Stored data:
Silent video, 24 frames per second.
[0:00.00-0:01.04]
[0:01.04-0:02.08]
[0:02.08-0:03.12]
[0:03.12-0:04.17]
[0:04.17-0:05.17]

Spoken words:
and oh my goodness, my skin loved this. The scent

--

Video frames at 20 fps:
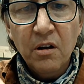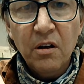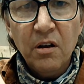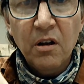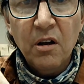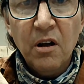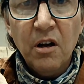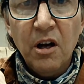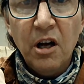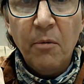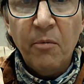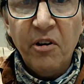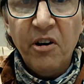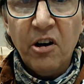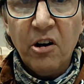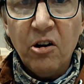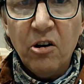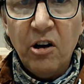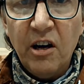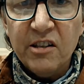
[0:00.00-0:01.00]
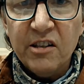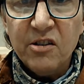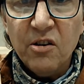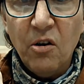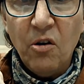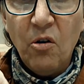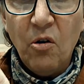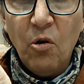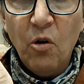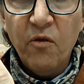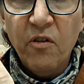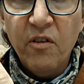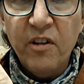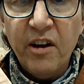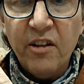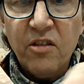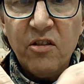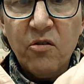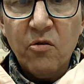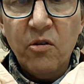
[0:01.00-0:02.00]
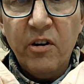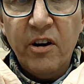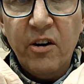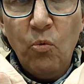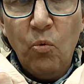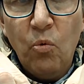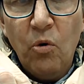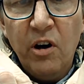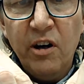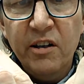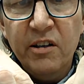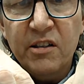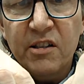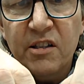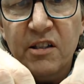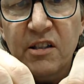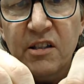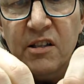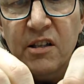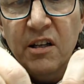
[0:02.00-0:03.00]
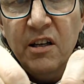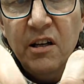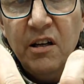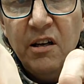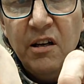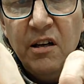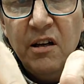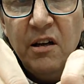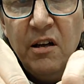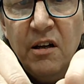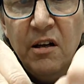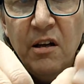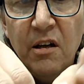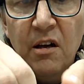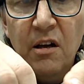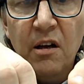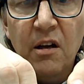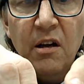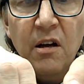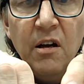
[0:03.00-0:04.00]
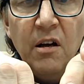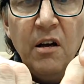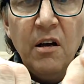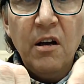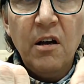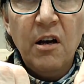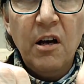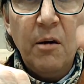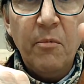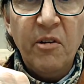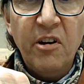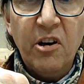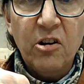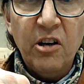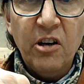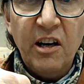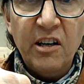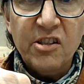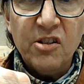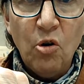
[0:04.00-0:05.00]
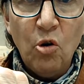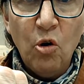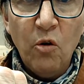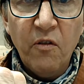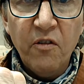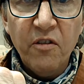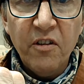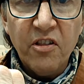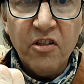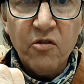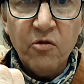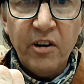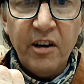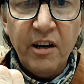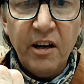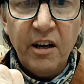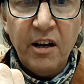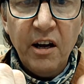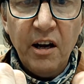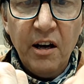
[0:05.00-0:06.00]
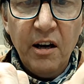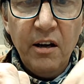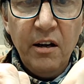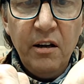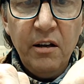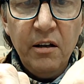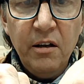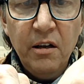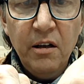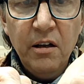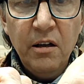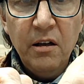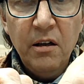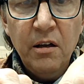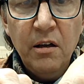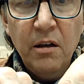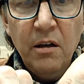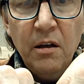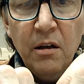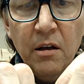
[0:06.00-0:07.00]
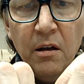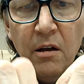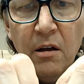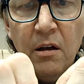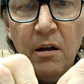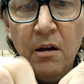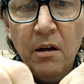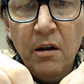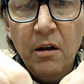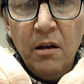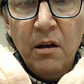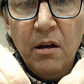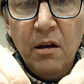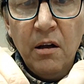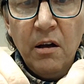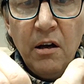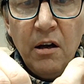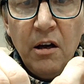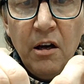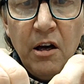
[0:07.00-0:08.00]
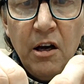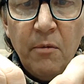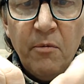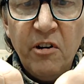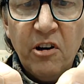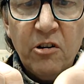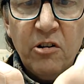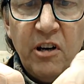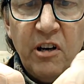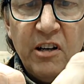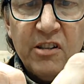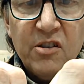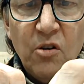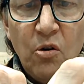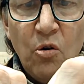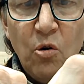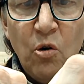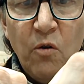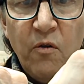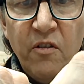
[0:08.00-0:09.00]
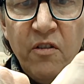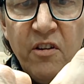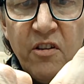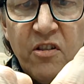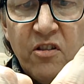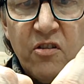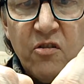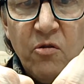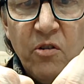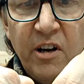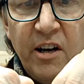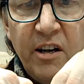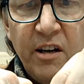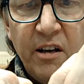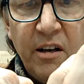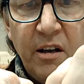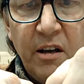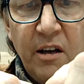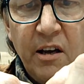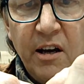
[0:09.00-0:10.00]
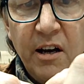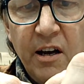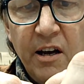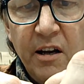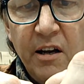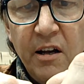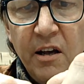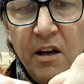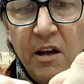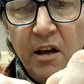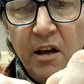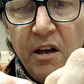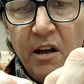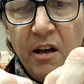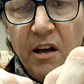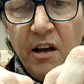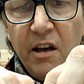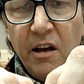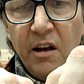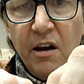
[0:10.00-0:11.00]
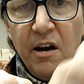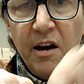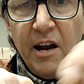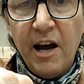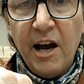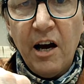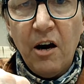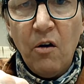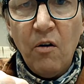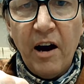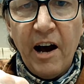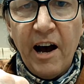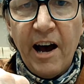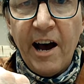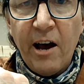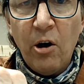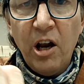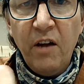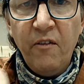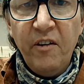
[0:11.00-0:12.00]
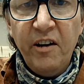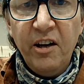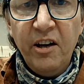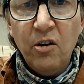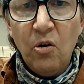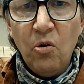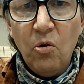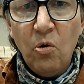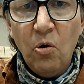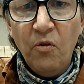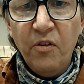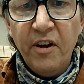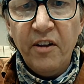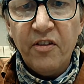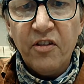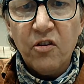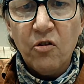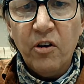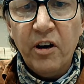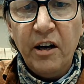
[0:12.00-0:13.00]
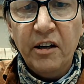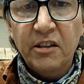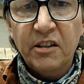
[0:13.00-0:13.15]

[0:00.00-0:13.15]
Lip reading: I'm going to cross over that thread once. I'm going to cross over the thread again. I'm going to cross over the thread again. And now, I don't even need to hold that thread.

PROBLEM DESCRIPTION: Wherever the word "frames" occurs in the data, copy that whole line.

YOUR SOLUTION:
Silent video, 24 frames per second.
Video frames at 20 fps:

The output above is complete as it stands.